Visit the original article by Angelo DePalma, PhD at GEN.
Originally conceived as being analogous to what chemists would call a slow step in a chemical reaction, bioprocess bottlenecks are still primarily viewed as any unit operation that slows down the overall process. In practical terms, the definition may be expanded to operations that are for whatever reason difficult, risky, or expensive.

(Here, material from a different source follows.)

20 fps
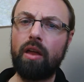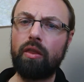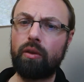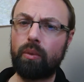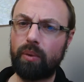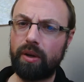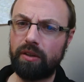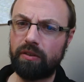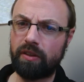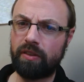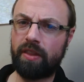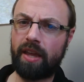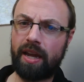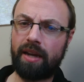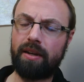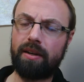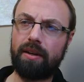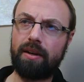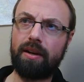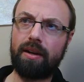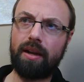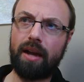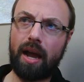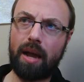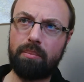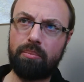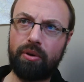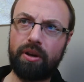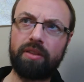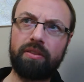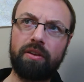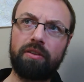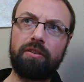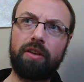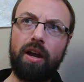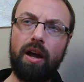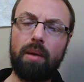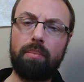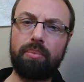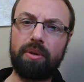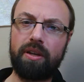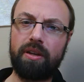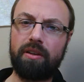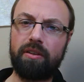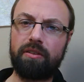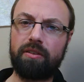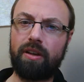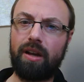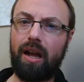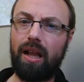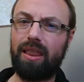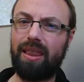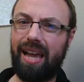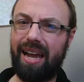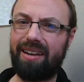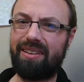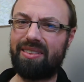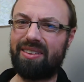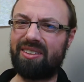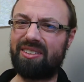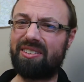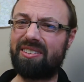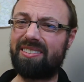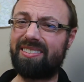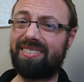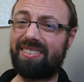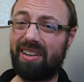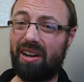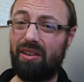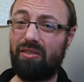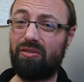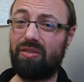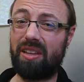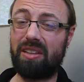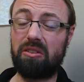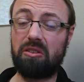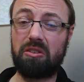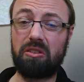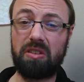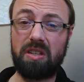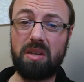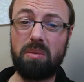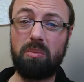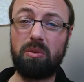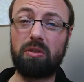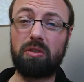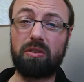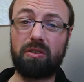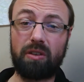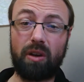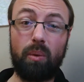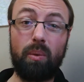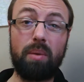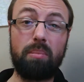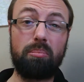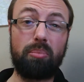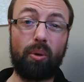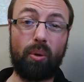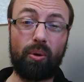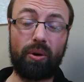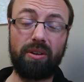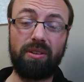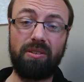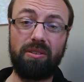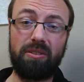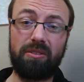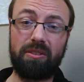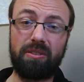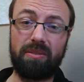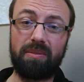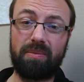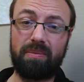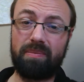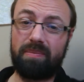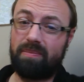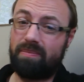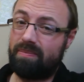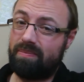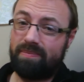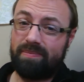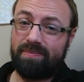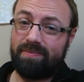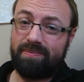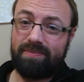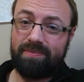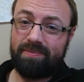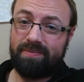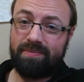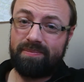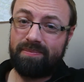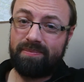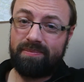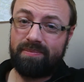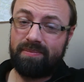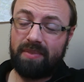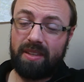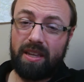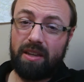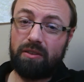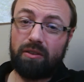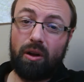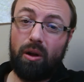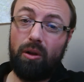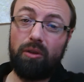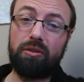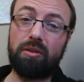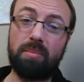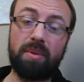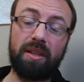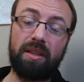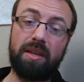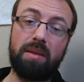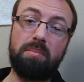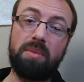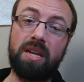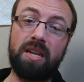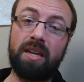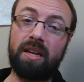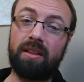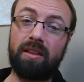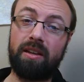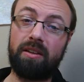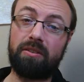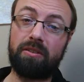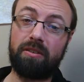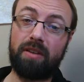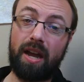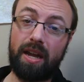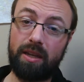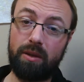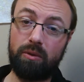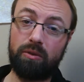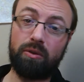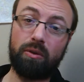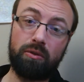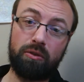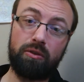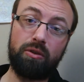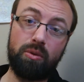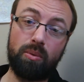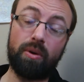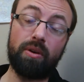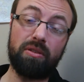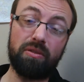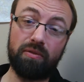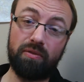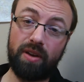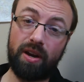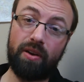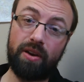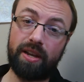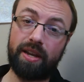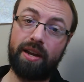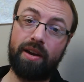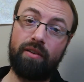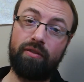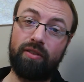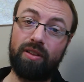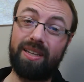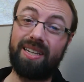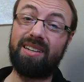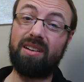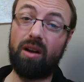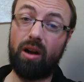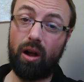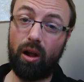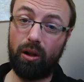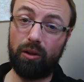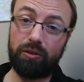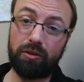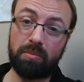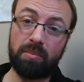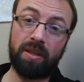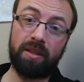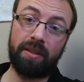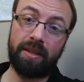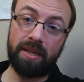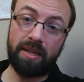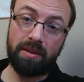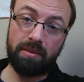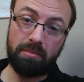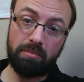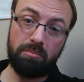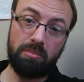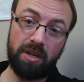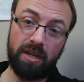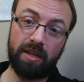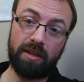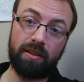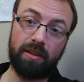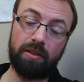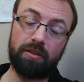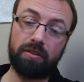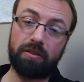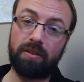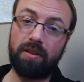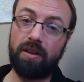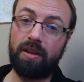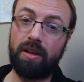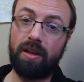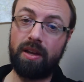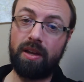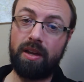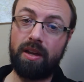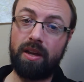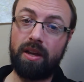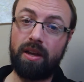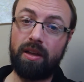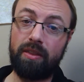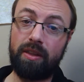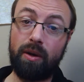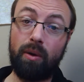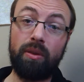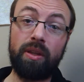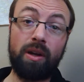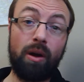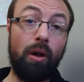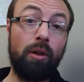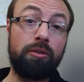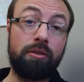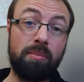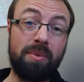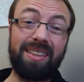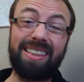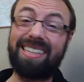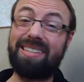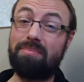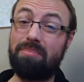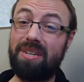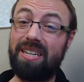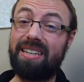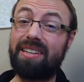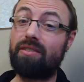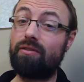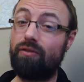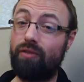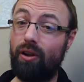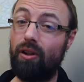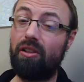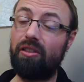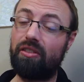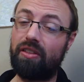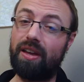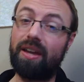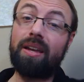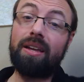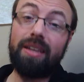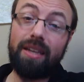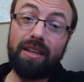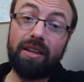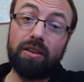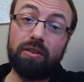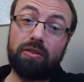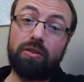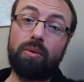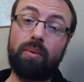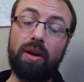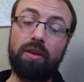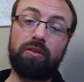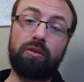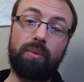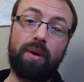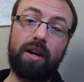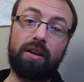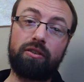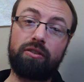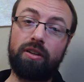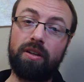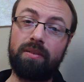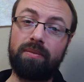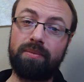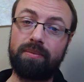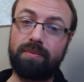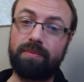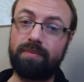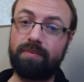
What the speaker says: The reason that I bring this up is a lot of the stuff that seems so important is ultimately meaningless. I use those two words very carefully. Ultimately meaningless. The only ultimately meaningful thing is the resurrection.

Bottlenecks occurring as a result of inefficient resource usage may often be alleviated through more efficient scheduling. Solving other bottlenecks may require process engineers to dig more deeply into the workings of unit operations.
Guenter Jagschies, Ph.D., senior director of strategic customer relations at GE Healthcare Life Sciences, categorizes bottlenecks as facility-related and process-related. The former refers to issues originating from the size or capacity of installed equipment, for example, in tankage for buffer or intermediate product storage. “These volumes typically increase when the product titer increases,” Dr. Jagschies says, “and more mass needs to be bound to larger columns, leading to more buffer consumption and large intermediate product eluate.”
Process-related bottlenecks are based on issues in the flow of product through the process steps. For example, a process-related bottleneck may occur when a step has significantly lower batch handling capability than the previous one, typically either with regard to either volume or the product mass to be handled in a given time.
“Again, increased titers can be a cause for mass bottlenecks, as in a centrifuge’s biomass limitations and/or filter cascades in the initial post-bioreactor product harvest,” Dr. Jagschies continues. Highly diluted feedstreams, moreover, can cause volume-handling restrictions. This occurs when a process is limited to low-productivity cell lines.
One remedy for buffer-volume-related issues has been “in-line conditioning” (ILC). In such systems, buffers are created by a machine controlled by algorithms that accurately produce most if not all buffers applicable to a process from the buffer’s individual chemical ingredients rather than from conventional buffer concentrates. ILC simplifies buffer making and makes the process more robust. Up to 70% of the labor effort and the storage space can be saved as the buffer is delivered directly to a chromatography skid, for example.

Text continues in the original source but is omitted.